Norway provides housing for those who cannot afford it, as well as halfway houses for those working through drug addiction or mental illness, according to Dahlen. Charities are needed only in a complementary capacity, serving purposes such as collecting money to buy gifts for children in families too poor to purchase Christmas gifts.

However, the Norwegian social welfare system only applies to citizens. Thus, the majority of homeless people in Norway, who must resort to asking for money on the street, are people from Romania who are trying to find a better life. 

Even so, in Norway, the number of people who sleep outside at night is tiny compared to that of America, according to Dahlen, who has visited America twice. The Norwegian welfare system, which citizens have access to, includes a stepladder sort of approach to giving out money.

“There are different systems for that, for how much money you get,” Dahlen said. “It starts at when you lose your job or can’t find a job, it’s different steps. The highest one where you get the highest amount of money would be when you’re looking for jobs and you participate in these working skills teaching things. And if that doesn’t work if you’re sick or something, then you go to the lower level, and you get less money, because they want you to get a job. It is a small amount of money, you wouldn’t be able to pay rent, but you can also get housing from them. And I guess that’s why we’re called socialist.”

According to Dahlen, people do not like to think about their money being used to fund someone who has no desire to try and find a job, subsisting off of government funding alone. However, she thinks the good of the system outweighs the bad, even through the high taxes.

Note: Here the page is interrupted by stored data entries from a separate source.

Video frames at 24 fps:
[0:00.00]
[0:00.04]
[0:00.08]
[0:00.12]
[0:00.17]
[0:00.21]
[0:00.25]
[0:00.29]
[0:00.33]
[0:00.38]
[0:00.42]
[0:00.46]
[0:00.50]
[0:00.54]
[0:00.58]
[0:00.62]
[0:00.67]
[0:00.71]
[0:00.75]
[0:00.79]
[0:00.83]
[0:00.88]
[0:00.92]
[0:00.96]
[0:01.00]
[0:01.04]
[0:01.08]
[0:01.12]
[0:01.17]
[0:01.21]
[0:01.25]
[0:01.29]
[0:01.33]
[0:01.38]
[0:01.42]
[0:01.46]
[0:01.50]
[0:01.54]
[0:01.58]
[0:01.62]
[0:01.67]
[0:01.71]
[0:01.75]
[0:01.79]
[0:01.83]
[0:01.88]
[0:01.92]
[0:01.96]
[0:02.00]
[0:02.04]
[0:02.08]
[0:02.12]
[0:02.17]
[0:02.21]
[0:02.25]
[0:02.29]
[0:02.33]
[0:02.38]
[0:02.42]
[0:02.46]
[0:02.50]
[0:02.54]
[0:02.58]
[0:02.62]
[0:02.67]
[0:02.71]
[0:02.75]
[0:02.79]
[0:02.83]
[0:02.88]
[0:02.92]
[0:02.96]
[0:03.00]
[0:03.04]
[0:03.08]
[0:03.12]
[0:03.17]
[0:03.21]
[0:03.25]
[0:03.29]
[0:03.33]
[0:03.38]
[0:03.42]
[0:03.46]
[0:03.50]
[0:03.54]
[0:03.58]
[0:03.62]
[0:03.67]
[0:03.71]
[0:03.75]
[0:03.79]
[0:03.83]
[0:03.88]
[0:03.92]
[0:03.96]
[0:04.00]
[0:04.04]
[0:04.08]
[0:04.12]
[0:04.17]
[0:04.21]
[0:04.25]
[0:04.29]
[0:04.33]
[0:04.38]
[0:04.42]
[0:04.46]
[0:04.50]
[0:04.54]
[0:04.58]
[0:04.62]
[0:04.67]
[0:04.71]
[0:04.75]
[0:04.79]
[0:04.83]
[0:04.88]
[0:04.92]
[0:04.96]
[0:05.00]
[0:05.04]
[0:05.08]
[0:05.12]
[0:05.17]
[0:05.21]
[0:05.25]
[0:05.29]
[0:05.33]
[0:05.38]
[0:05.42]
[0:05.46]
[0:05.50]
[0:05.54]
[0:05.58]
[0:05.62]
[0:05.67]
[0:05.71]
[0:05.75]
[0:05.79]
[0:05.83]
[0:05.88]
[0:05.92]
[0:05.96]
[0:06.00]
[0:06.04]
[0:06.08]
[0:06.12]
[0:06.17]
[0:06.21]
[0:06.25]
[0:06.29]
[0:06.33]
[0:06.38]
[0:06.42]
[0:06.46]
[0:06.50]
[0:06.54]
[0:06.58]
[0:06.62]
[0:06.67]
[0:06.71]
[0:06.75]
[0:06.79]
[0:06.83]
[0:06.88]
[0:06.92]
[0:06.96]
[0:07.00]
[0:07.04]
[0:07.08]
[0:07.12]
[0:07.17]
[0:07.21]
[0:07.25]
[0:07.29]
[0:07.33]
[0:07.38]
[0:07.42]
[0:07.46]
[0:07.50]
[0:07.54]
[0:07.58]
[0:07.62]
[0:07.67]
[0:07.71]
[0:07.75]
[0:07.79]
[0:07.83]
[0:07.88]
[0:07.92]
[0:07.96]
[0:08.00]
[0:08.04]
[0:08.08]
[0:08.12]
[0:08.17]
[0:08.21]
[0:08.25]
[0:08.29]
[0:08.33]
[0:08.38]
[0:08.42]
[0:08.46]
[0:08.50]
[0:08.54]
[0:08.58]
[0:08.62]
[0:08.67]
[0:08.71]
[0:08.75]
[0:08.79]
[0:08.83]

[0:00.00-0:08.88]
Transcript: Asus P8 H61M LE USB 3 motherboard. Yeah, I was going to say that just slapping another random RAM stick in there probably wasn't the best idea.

“When you see stories like that, that’s not what you want to pay for, but at the same time, there are a lot of people who have nothing,” said Dahlen. “They don’t want to live like that. So I think it’s a responsibility.”

It is perhaps unreasonable, however, for those in favor of a Norwegian-esque system to hope for one so robust in America.

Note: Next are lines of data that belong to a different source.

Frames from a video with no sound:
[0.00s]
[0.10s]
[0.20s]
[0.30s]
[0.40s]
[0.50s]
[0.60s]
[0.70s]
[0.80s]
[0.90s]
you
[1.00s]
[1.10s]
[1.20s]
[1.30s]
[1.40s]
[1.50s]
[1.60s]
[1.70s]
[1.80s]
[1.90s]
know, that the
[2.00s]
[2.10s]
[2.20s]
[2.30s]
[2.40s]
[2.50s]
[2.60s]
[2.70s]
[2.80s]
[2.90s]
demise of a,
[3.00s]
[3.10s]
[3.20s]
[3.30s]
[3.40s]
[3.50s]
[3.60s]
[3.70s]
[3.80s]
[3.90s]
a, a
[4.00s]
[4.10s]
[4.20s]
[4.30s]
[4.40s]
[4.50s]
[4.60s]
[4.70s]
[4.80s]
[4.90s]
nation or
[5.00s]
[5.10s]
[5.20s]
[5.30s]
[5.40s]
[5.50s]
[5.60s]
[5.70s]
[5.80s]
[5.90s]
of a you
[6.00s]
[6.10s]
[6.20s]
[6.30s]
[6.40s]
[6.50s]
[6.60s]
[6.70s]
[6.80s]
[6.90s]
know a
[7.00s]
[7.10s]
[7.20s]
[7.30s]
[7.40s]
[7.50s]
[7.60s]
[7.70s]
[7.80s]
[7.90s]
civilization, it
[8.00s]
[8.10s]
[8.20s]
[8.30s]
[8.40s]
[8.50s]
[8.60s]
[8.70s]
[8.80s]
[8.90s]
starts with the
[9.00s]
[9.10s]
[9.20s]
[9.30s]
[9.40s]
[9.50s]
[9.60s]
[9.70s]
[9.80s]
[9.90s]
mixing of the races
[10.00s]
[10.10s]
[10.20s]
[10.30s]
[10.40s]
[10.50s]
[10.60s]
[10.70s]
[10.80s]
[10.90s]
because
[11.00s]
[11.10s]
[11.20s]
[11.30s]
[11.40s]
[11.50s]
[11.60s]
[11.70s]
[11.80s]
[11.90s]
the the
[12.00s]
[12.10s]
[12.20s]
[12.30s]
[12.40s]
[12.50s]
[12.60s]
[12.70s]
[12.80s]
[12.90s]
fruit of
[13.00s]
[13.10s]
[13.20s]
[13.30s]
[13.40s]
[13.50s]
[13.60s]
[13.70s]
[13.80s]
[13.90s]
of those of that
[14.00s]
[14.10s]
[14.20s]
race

“I learned in school that there’s too many people, and there wouldn’t be enough money to have the same system as we do in Norway, in the U.S.,” Dahlen said.

Of course, in my opinion, there is certainly room for the welfare state to increase, whether by cutting spending in other areas, by increasing the national deficit or by raising taxes. Many Americans, though, are extremely averse to raising taxes. Dahlen has a different perspective.

“I don’t see how paying taxes is a bad thing, because it will eventually benefit you,” Dahlen said. “But the thing is that since everything is organized that way in Norway, it is easy to see how you get the benefits of it. A lot of people in Norway are for less taxes, but I don’t really see why. Because then a lot of those benefits would go away. So ideally, I think (America) should increase the taxes. Help more people. I guess in Norway you could be born into a pretty poor family, but it’s easier for you to get out of it. It seems like if you’re born into a poor family in the U.S., it’s much harder to get out of it. And I don’t see how that’s fair.” 

I suppose, in the end, it comes down to priorities.

I actively work to walk my talk—I volunteer regularly with multiple organizations working in the fields of poverty and mental illness. However, I could still do much more. 

Additionally, I recognize that even the fact that I have time to volunteer, that I do not have to work full time to support myself and that I have money for transportation, is a sign of my privilege, and it is unreasonable to expect that from everyone. 

How much, then, should we expect from people, in terms of income and time, to take care of those around us? It is a conundrum worth pondering. I believe that we should try not to ignore the discomfort that bubbles up when we see people suffering the effects of homelessness—the discomfort that leads us to walk more quickly and avoid eye contact. 

The discomfort is there because we know something is wrong, and, in my opinion, we should let it motivate us to donate more, to volunteer more and sacrifice more.